● INSTRUCTIONS FOR THE TASK
Set down the data again word for word. Skip any pictures.
══════════════════════════════
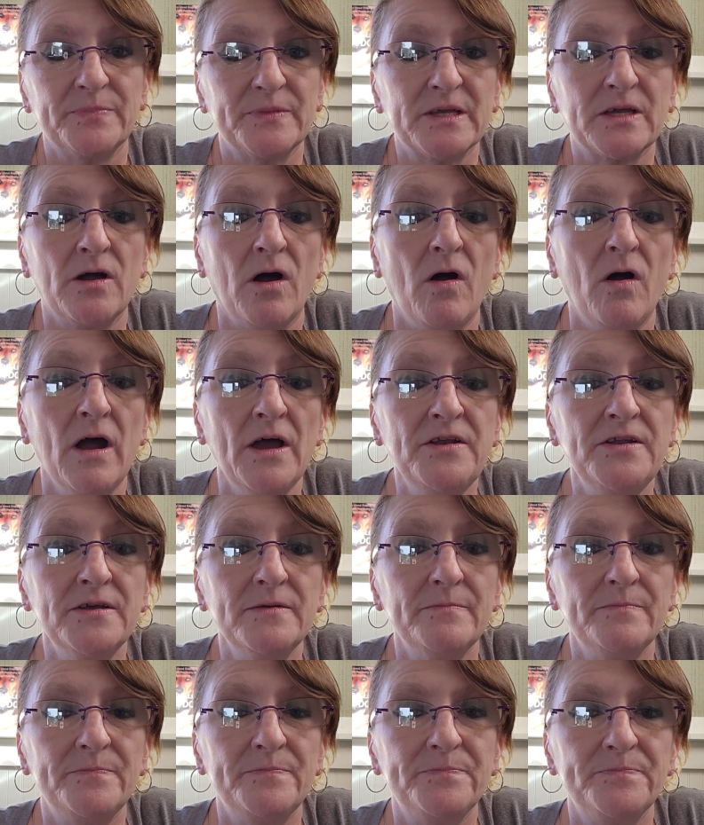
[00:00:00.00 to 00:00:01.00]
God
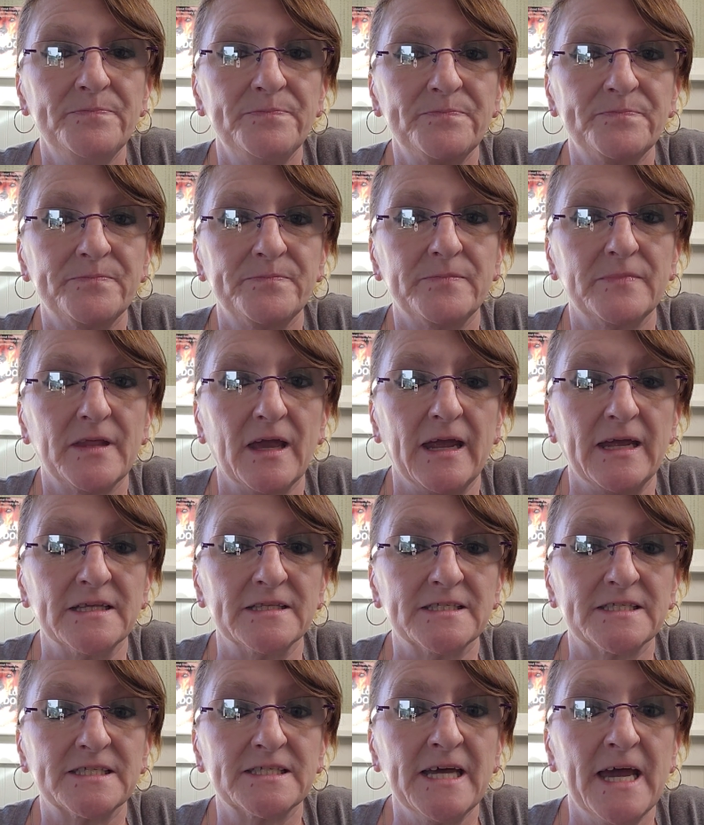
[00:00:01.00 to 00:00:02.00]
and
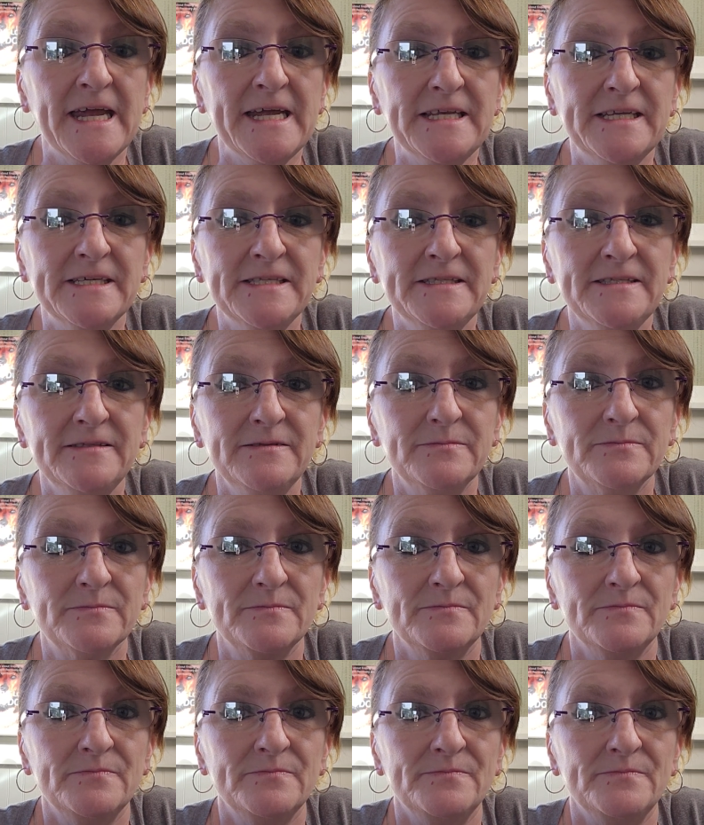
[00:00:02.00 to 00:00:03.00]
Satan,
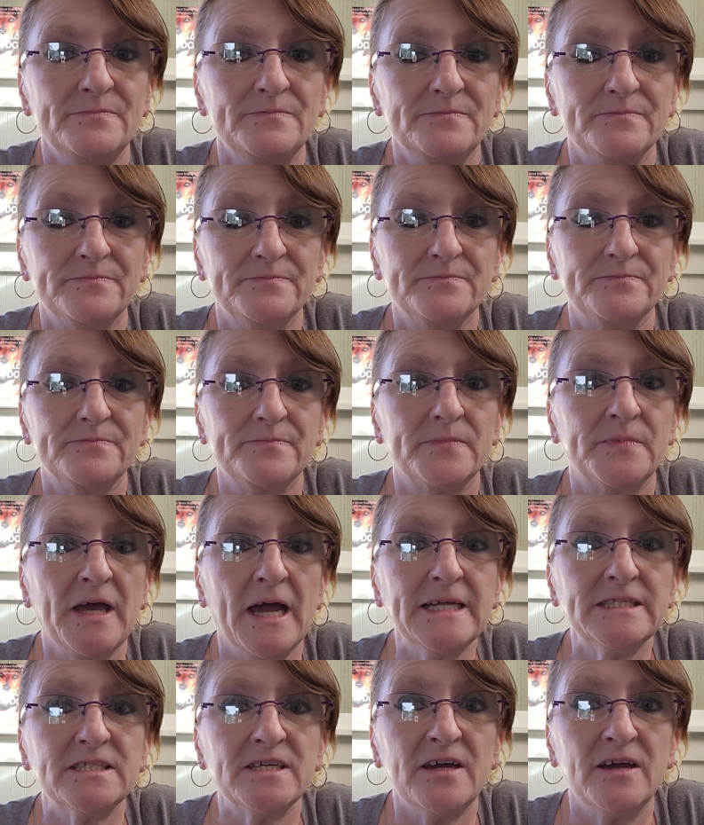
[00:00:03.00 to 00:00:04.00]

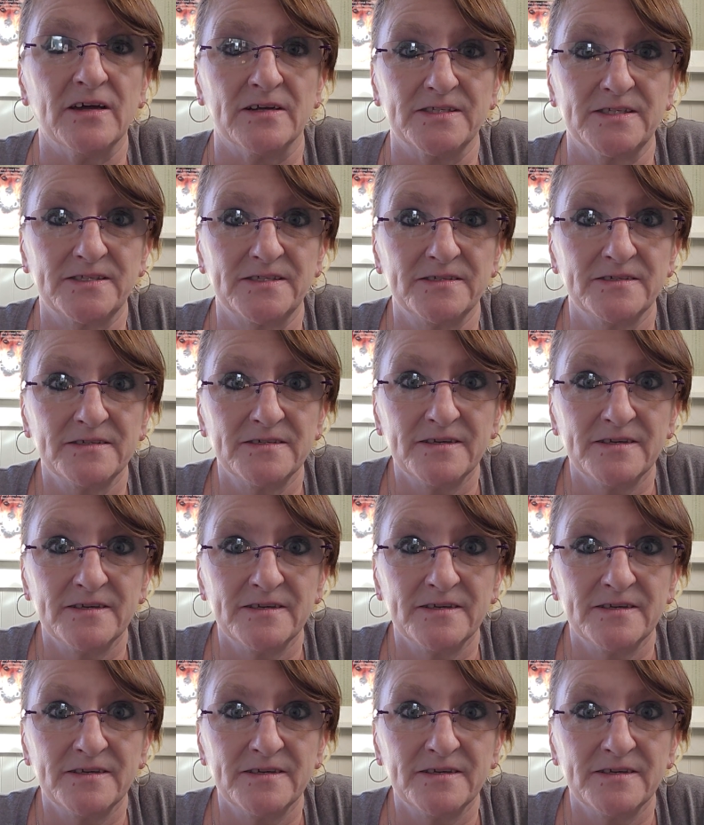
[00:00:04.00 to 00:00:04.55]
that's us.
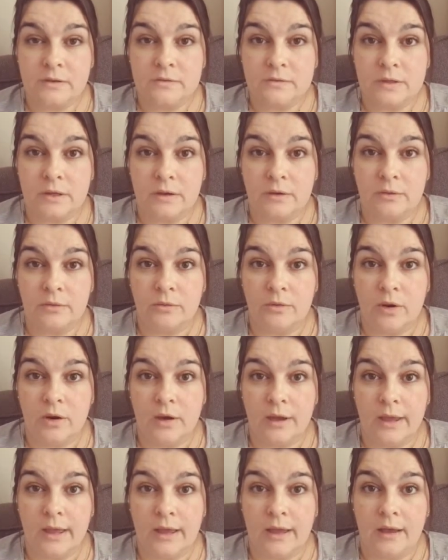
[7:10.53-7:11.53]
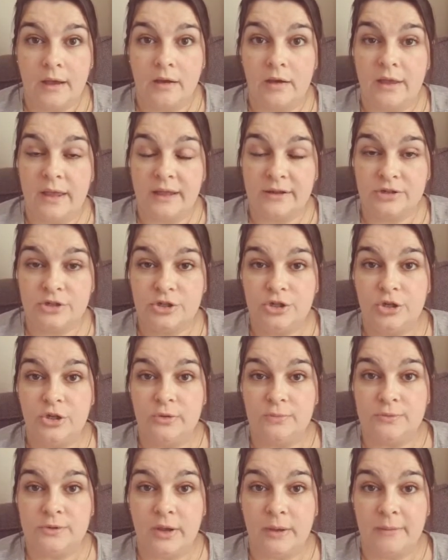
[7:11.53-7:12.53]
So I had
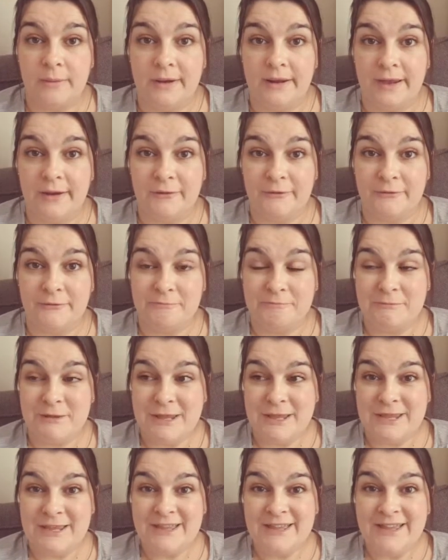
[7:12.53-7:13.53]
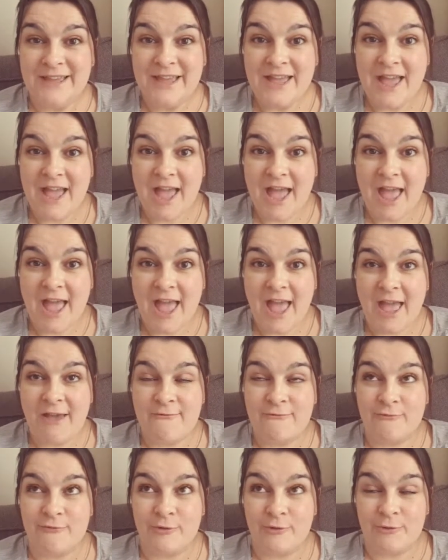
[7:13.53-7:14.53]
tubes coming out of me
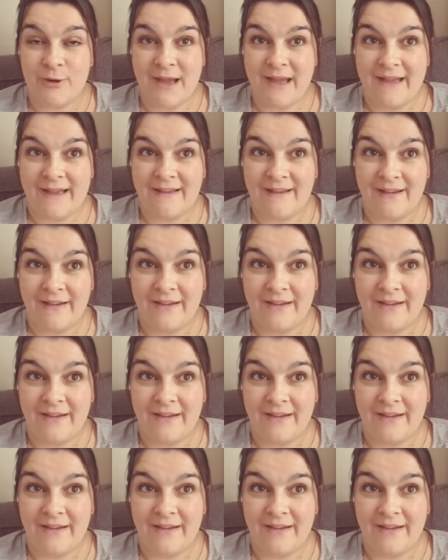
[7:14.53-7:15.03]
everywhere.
══════════════════════════════
● TASK OUTPUT
[00:00:00.00 to 00:00:01.00]
God
[00:00:01.00 to 00:00:02.00]
and
[00:00:02.00 to 00:00:03.00]
Satan,
[00:00:03.00 to 00:00:04.00]

[00:00:04.00 to 00:00:04.55]
that's us.
[7:10.53-7:11.53]
[7:11.53-7:12.53]
So I had
[7:12.53-7:13.53]
[7:13.53-7:14.53]
tubes coming out of me
[7:14.53-7:15.03]
everywhere.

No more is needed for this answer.